In exact form, please repeat the records from their opening line down to the line with "[4:09.11-4:09.21]", including that line.

+++ Provided information +++

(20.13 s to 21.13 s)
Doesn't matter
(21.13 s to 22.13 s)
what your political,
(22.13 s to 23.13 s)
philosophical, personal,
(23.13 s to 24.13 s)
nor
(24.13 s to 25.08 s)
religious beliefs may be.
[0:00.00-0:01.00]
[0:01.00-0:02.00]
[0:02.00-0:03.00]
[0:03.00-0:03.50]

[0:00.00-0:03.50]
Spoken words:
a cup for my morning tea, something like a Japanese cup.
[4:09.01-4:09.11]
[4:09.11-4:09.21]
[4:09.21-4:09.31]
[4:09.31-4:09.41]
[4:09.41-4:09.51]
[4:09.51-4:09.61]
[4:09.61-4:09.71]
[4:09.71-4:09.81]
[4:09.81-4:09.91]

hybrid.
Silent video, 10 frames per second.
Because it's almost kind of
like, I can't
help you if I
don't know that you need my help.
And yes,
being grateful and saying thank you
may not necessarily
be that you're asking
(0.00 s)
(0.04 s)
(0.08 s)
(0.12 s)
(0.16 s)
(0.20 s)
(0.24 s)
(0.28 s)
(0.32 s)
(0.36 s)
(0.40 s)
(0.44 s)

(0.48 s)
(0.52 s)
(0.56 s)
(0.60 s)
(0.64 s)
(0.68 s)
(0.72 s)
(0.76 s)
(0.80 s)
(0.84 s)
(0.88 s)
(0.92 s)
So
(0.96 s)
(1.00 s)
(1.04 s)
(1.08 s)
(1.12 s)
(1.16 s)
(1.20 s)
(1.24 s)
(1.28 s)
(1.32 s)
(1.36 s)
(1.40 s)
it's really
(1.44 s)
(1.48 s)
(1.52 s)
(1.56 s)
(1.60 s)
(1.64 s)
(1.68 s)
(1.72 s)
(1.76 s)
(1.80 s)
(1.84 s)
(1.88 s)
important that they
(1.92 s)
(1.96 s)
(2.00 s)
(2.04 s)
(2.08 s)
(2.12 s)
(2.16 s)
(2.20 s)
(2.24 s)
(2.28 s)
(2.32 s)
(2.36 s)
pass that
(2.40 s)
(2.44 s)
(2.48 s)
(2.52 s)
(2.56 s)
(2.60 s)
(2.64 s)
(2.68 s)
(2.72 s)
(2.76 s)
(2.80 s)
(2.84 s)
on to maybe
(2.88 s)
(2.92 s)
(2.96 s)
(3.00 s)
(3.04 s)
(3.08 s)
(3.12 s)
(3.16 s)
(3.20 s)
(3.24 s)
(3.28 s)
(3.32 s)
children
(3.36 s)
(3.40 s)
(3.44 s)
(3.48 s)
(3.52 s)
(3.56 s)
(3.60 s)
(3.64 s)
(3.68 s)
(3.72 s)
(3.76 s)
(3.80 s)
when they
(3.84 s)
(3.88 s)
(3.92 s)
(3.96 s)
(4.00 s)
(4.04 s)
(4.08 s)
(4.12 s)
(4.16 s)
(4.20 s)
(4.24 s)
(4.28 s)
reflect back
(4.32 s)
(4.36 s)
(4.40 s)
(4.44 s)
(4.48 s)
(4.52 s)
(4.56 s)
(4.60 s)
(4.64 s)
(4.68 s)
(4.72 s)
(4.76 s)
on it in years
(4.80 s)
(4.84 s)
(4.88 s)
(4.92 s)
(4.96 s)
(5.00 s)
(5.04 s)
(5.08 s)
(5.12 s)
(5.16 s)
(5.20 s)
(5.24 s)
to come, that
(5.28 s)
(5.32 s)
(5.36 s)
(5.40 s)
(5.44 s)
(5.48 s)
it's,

+++

Written solution —
(20.13 s to 21.13 s)
Doesn't matter
(21.13 s to 22.13 s)
what your political,
(22.13 s to 23.13 s)
philosophical, personal,
(23.13 s to 24.13 s)
nor
(24.13 s to 25.08 s)
religious beliefs may be.
[0:00.00-0:01.00]
[0:01.00-0:02.00]
[0:02.00-0:03.00]
[0:03.00-0:03.50]

[0:00.00-0:03.50]
Spoken words:
a cup for my morning tea, something like a Japanese cup.
[4:09.01-4:09.11]
[4:09.11-4:09.21]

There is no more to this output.